* _Work order_
Aim for an exact copy of the listing, without any images.

* _Stored data_
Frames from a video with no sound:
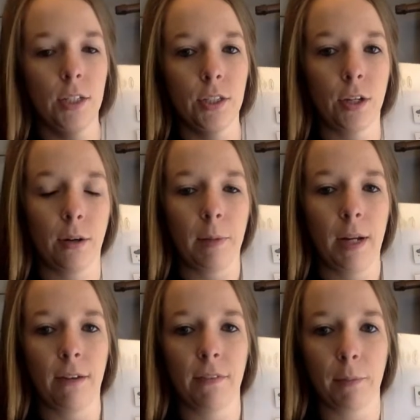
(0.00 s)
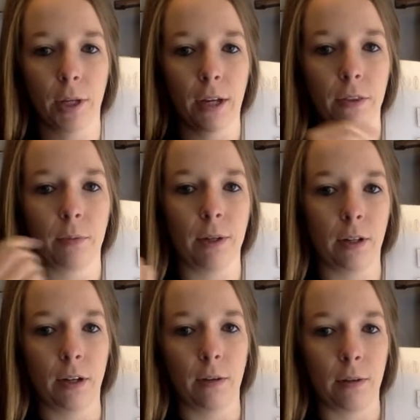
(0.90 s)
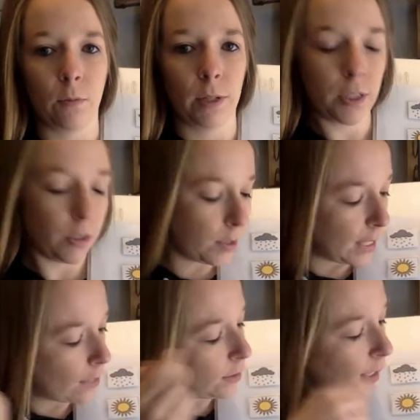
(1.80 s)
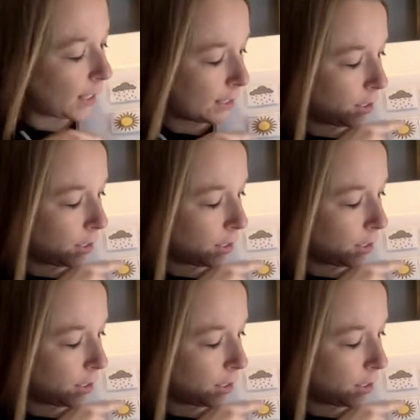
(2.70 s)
So I'm going to have them look out the window, and what do you see outside?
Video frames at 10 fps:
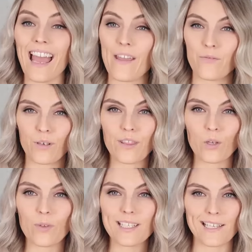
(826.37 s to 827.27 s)
everything
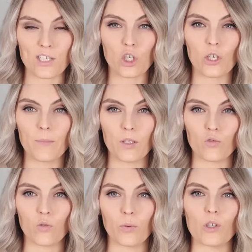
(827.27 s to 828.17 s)
with Sistaco
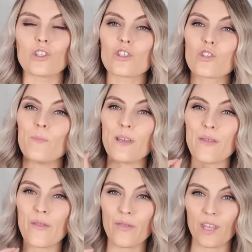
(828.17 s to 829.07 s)
Mineral Bond should be
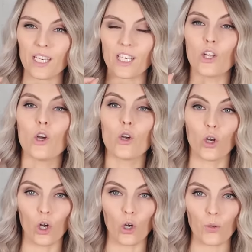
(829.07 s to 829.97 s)
thin
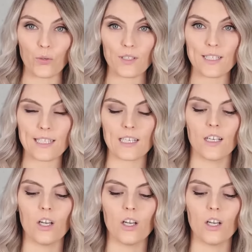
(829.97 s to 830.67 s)
coats.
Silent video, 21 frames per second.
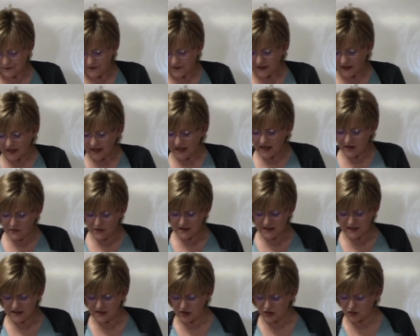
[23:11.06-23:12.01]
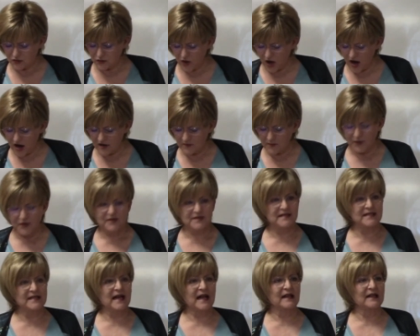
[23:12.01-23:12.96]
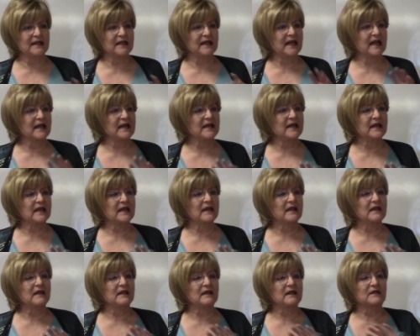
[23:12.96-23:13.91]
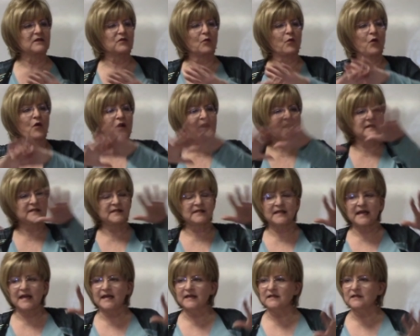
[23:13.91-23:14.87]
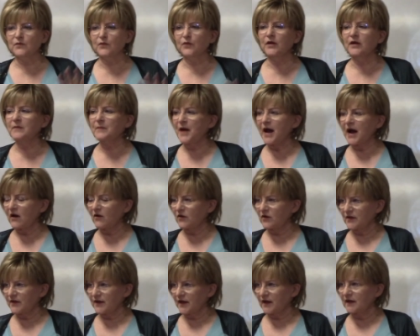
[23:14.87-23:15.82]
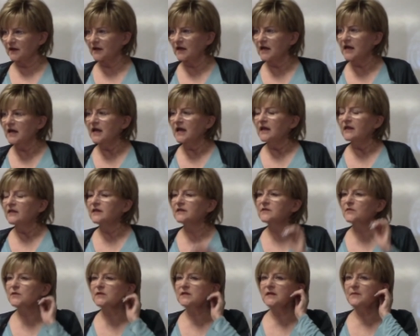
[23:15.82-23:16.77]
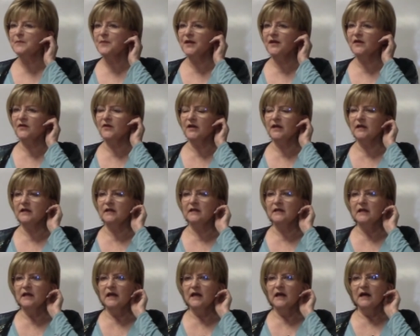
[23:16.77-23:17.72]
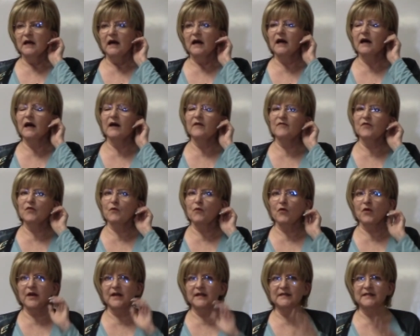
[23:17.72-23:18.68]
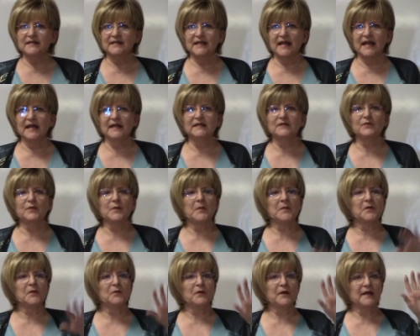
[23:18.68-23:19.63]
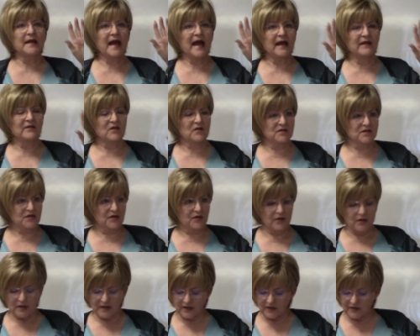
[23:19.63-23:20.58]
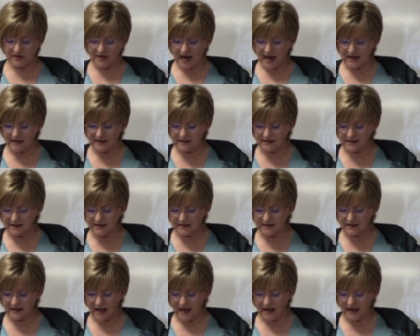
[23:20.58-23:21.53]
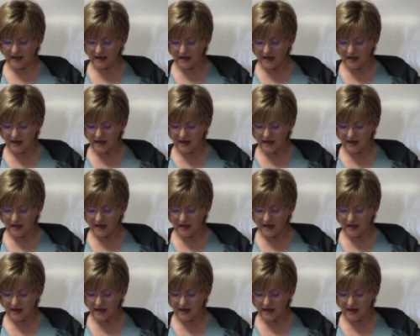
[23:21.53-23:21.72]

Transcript: he was a strong personality. And it, the warring states were in power then. This was a period of the warring states. Remember, we'd had those earlier dynasties like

* _Solution to the exercise_
Frames from a video with no sound:
(0.00 s)
(0.90 s)
(1.80 s)
(2.70 s)
So I'm going to have them look out the window, and what do you see outside?
Video frames at 10 fps:
(826.37 s to 827.27 s)
everything
(827.27 s to 828.17 s)
with Sistaco
(828.17 s to 829.07 s)
Mineral Bond should be
(829.07 s to 829.97 s)
thin
(829.97 s to 830.67 s)
coats.
Silent video, 21 frames per second.
[23:11.06-23:12.01]
[23:12.01-23:12.96]
[23:12.96-23:13.91]
[23:13.91-23:14.87]
[23:14.87-23:15.82]
[23:15.82-23:16.77]
[23:16.77-23:17.72]
[23:17.72-23:18.68]
[23:18.68-23:19.63]
[23:19.63-23:20.58]
[23:20.58-23:21.53]
[23:21.53-23:21.72]

Transcript: he was a strong personality. And it, the warring states were in power then. This was a period of the warring states. Remember, we'd had those earlier dynasties like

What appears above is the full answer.